┌────────

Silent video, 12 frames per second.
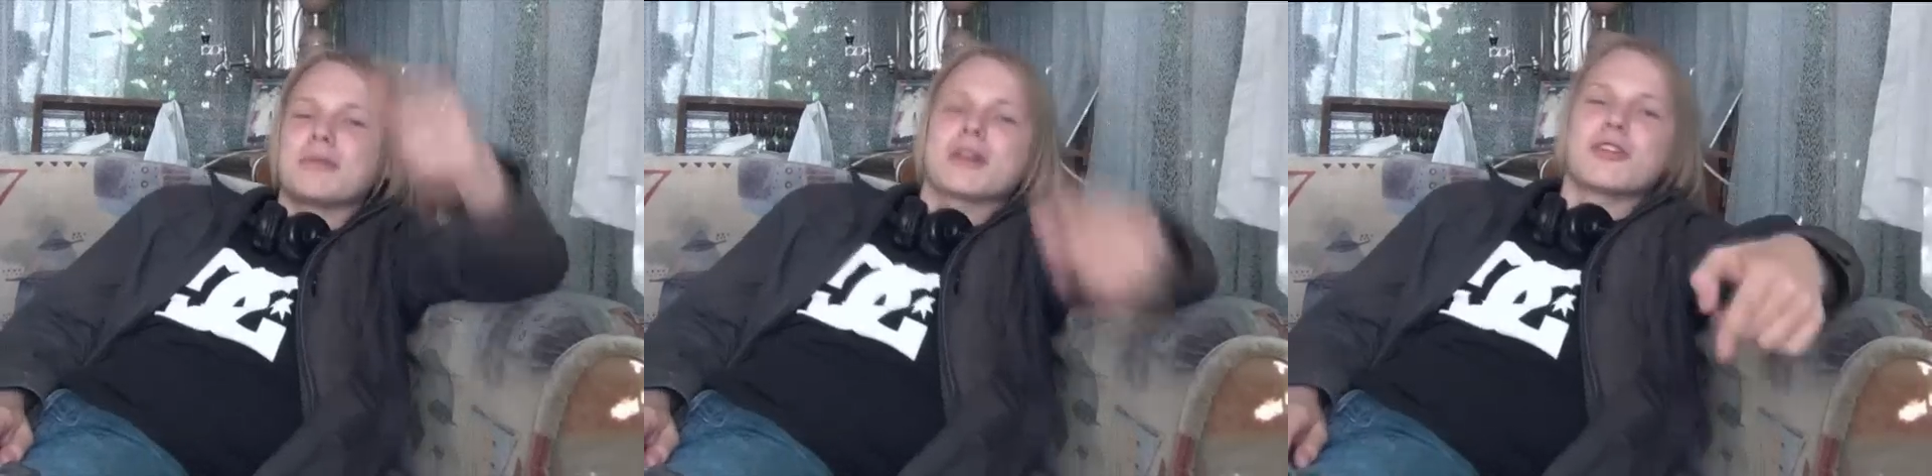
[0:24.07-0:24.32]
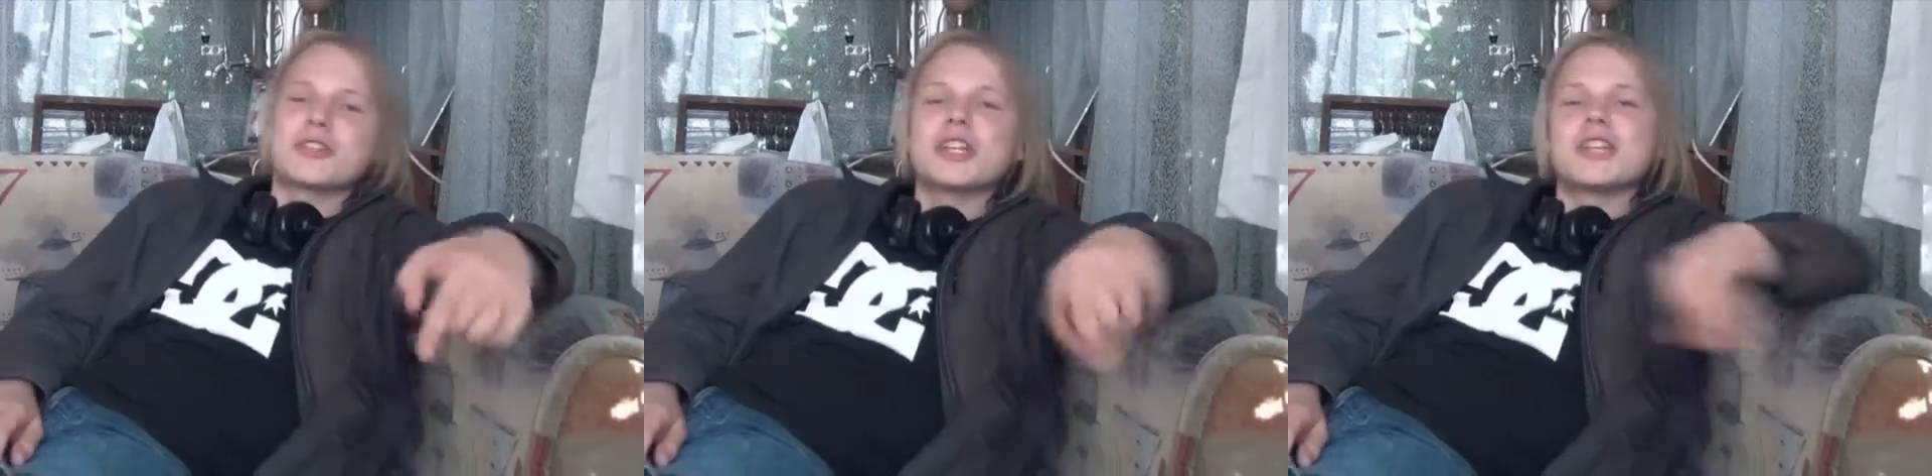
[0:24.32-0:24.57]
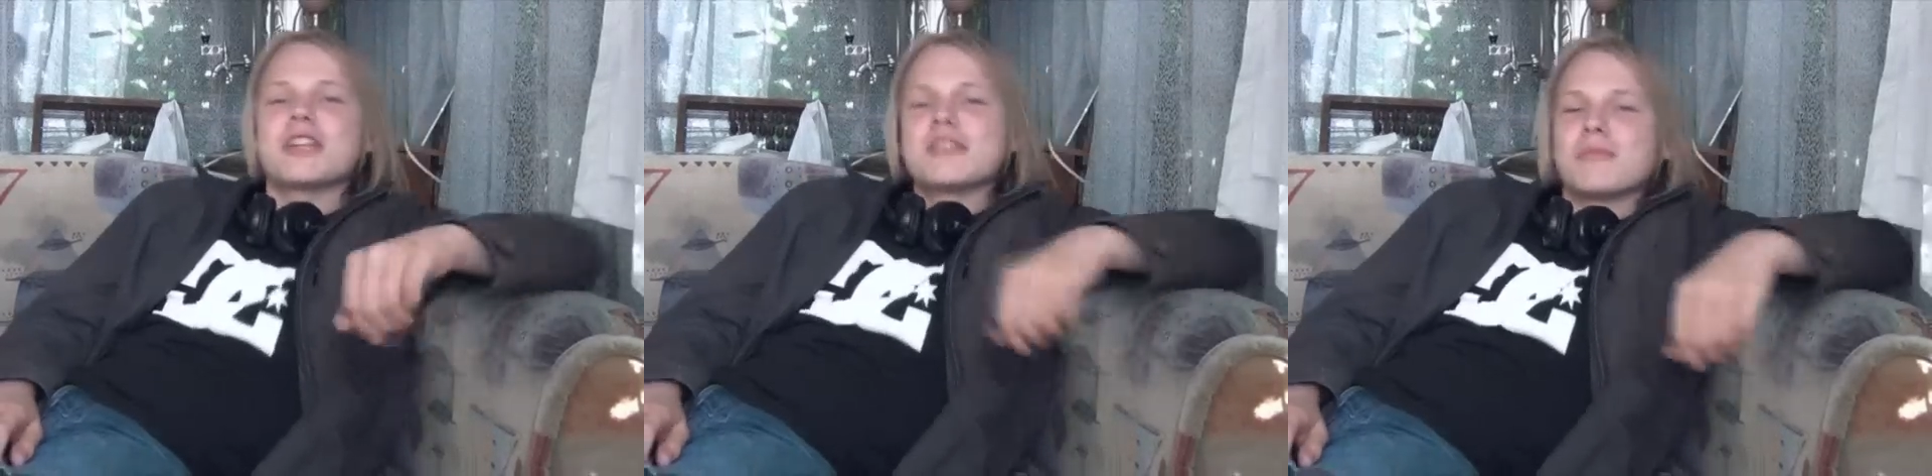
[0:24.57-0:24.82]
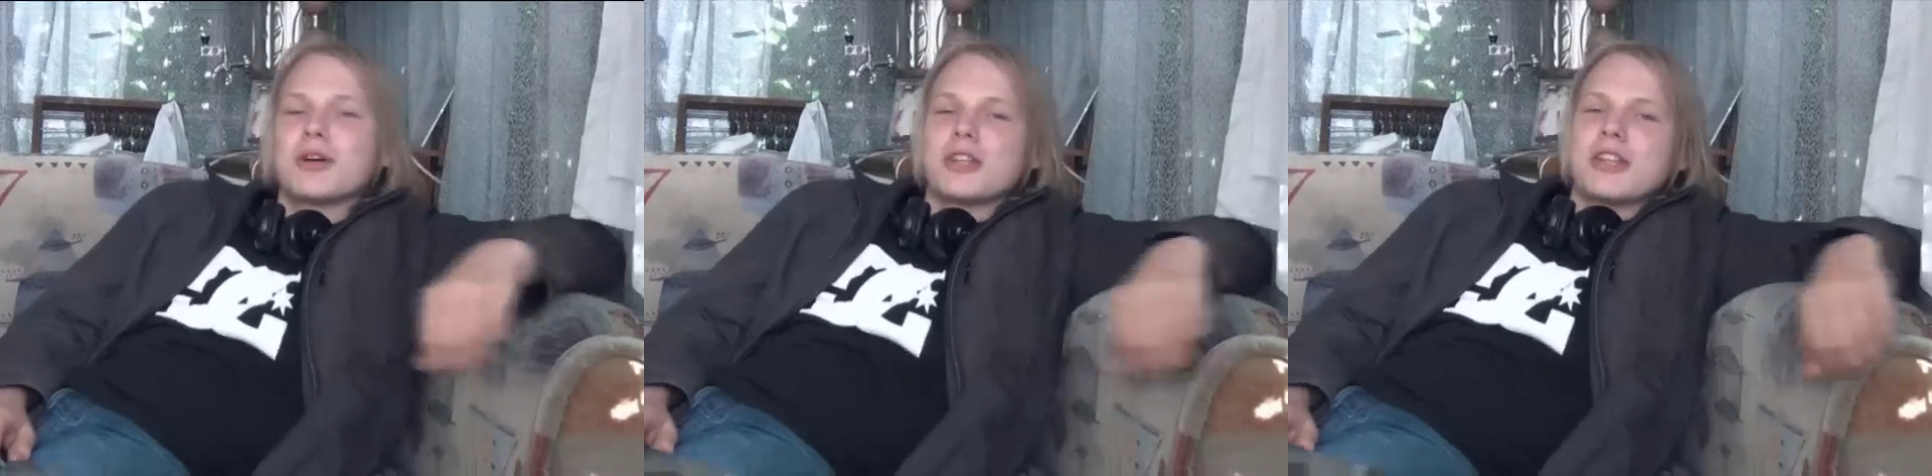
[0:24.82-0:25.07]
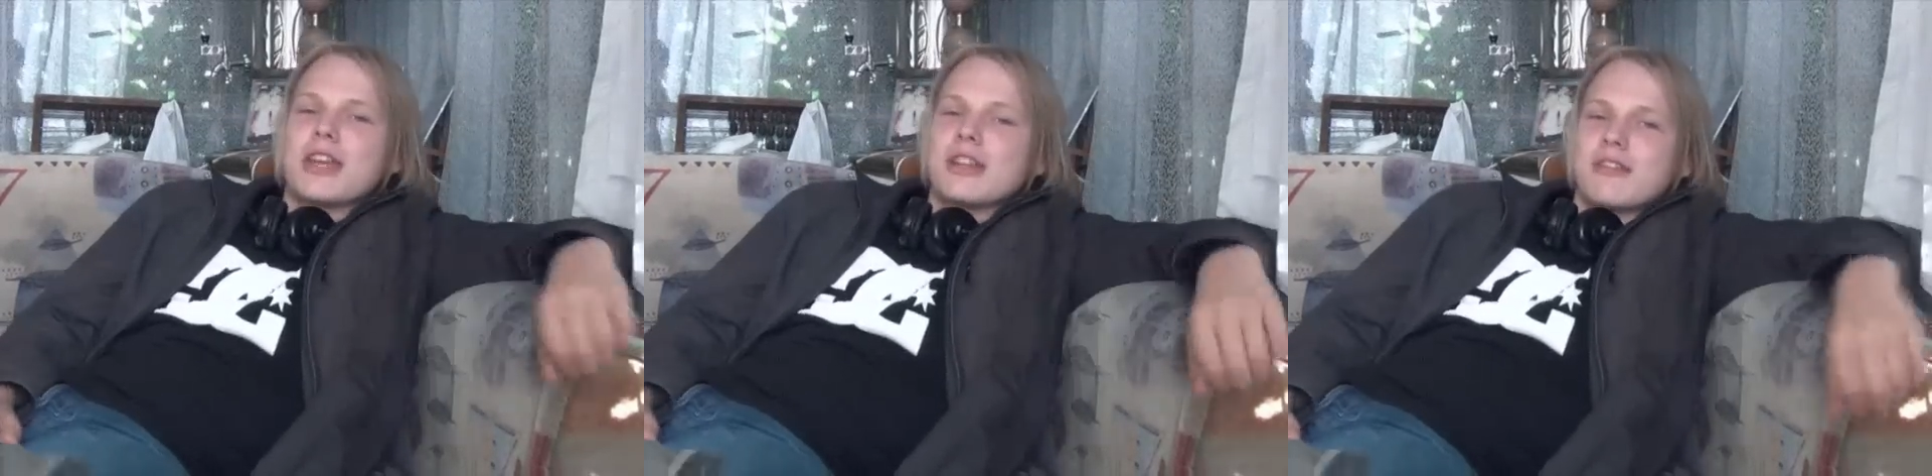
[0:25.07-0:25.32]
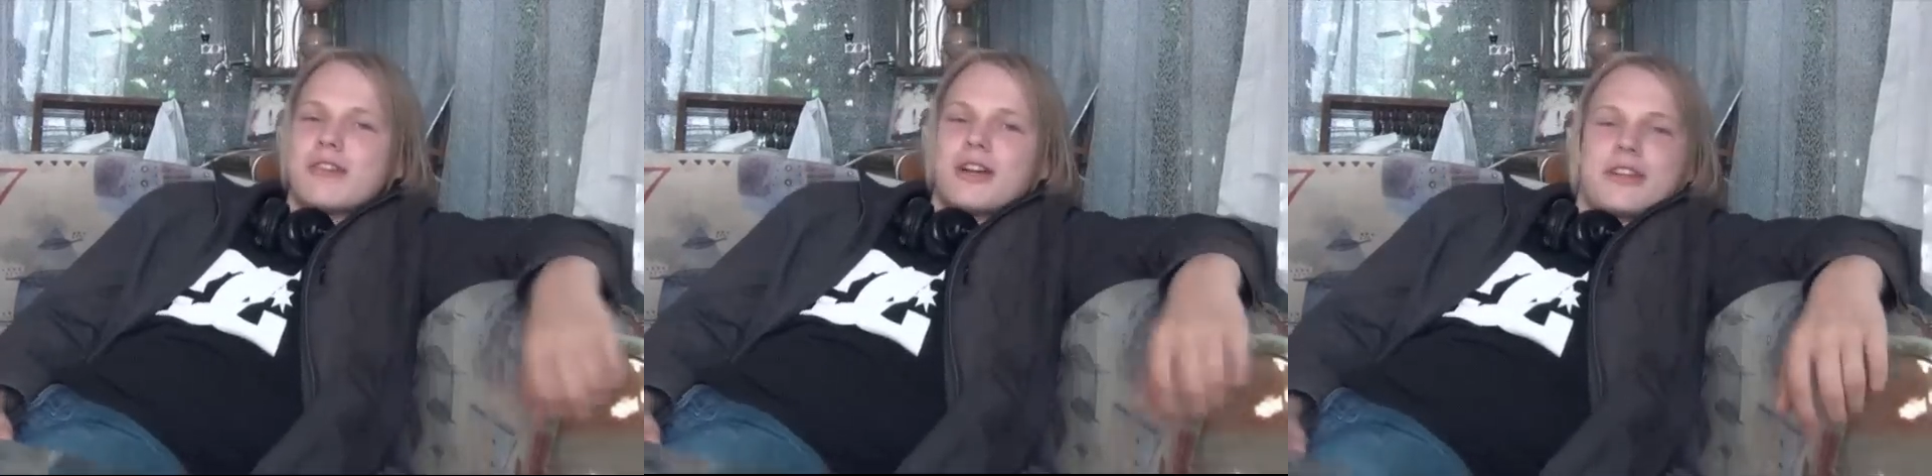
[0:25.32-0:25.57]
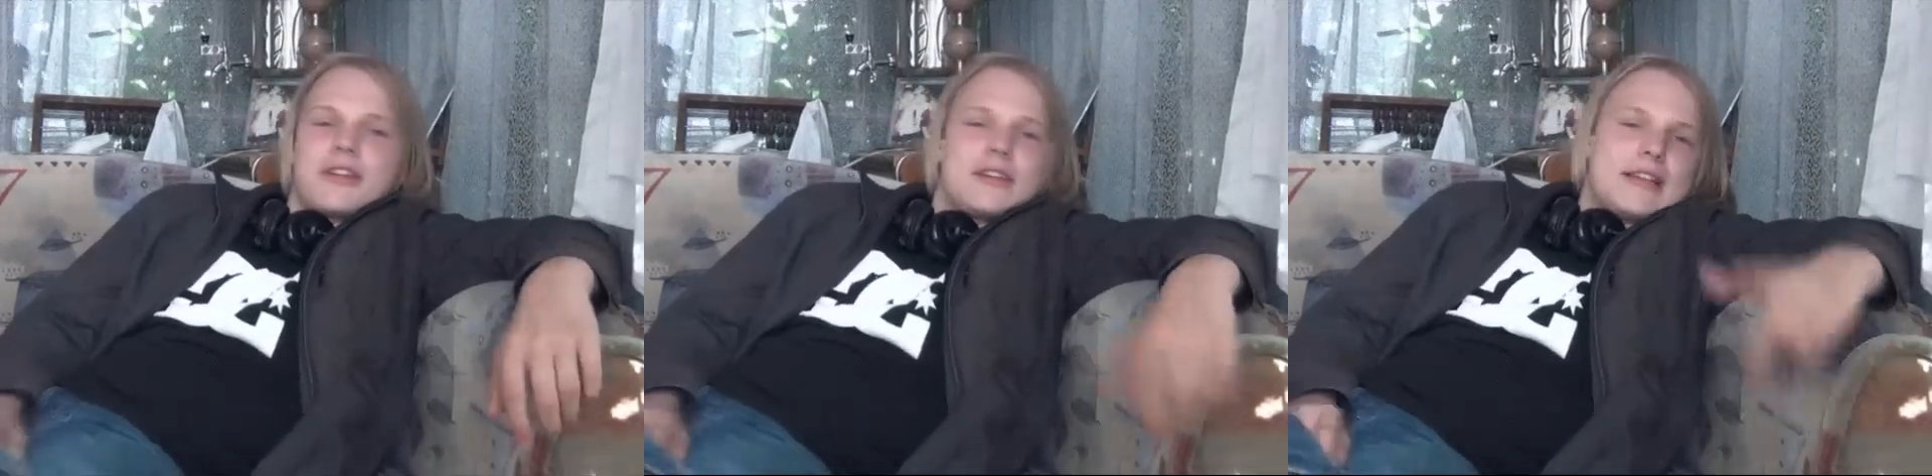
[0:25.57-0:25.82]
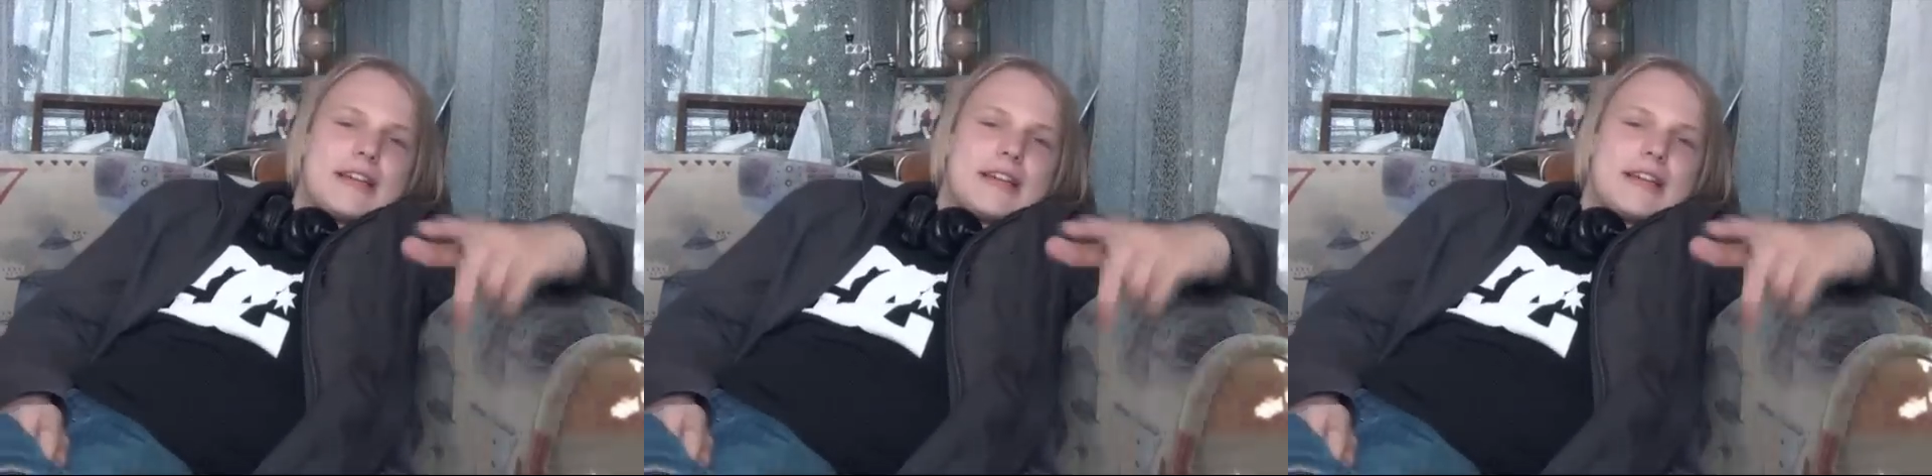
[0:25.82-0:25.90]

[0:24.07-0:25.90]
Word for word: приключения Димона Неадеквата.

└────────

## ACTIVITY
Omit the pictures; restate every entry word for word.

## SOLUTION
Silent video, 12 frames per second.
[0:24.07-0:24.32]
[0:24.32-0:24.57]
[0:24.57-0:24.82]
[0:24.82-0:25.07]
[0:25.07-0:25.32]
[0:25.32-0:25.57]
[0:25.57-0:25.82]
[0:25.82-0:25.90]

[0:24.07-0:25.90]
Word for word: приключения Димона Неадеквата.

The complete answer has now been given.